------ Given entries

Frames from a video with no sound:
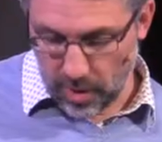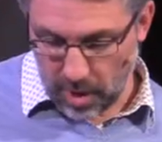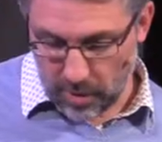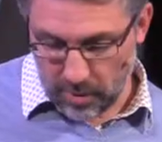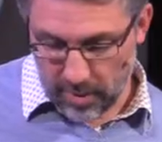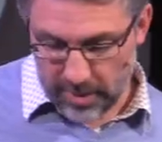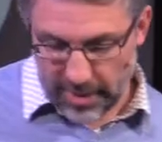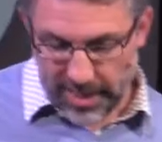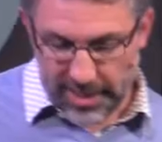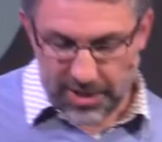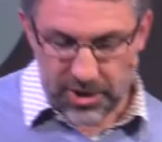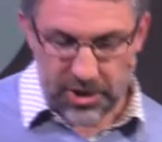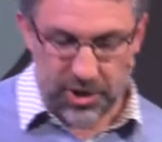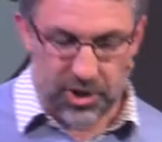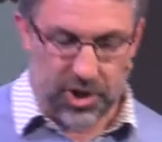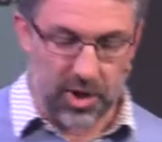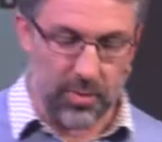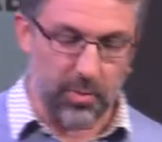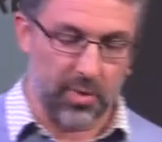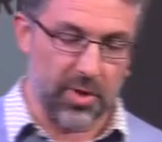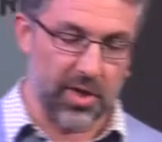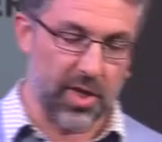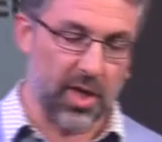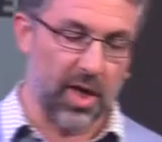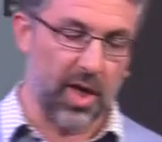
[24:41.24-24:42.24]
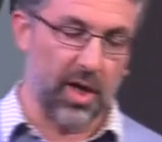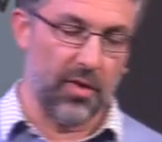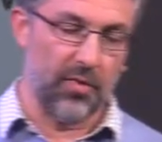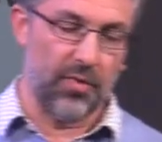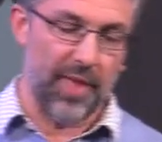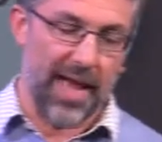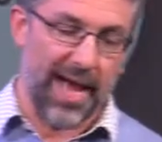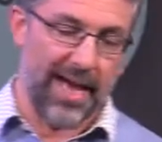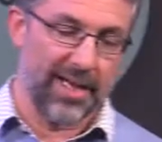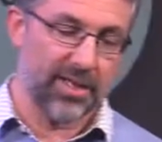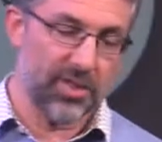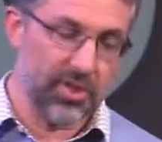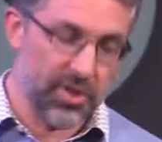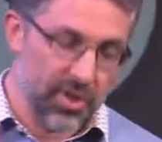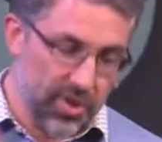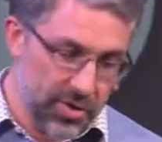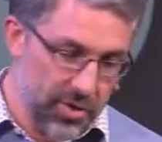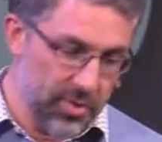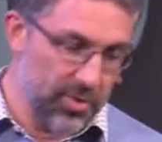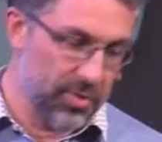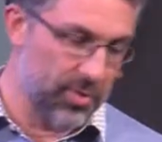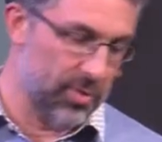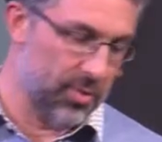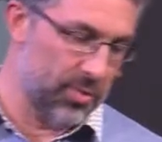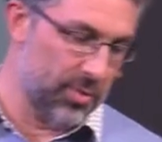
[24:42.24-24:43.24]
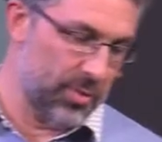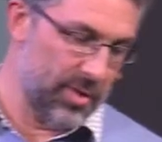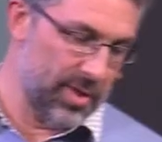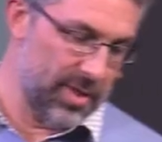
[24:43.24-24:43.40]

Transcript: our relationship with God, that too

------------

What to produce:
Return every entry above exactly. Pictures stay out.

Written reply:
Frames from a video with no sound:
[24:41.24-24:42.24]
[24:42.24-24:43.24]
[24:43.24-24:43.40]

Transcript: our relationship with God, that too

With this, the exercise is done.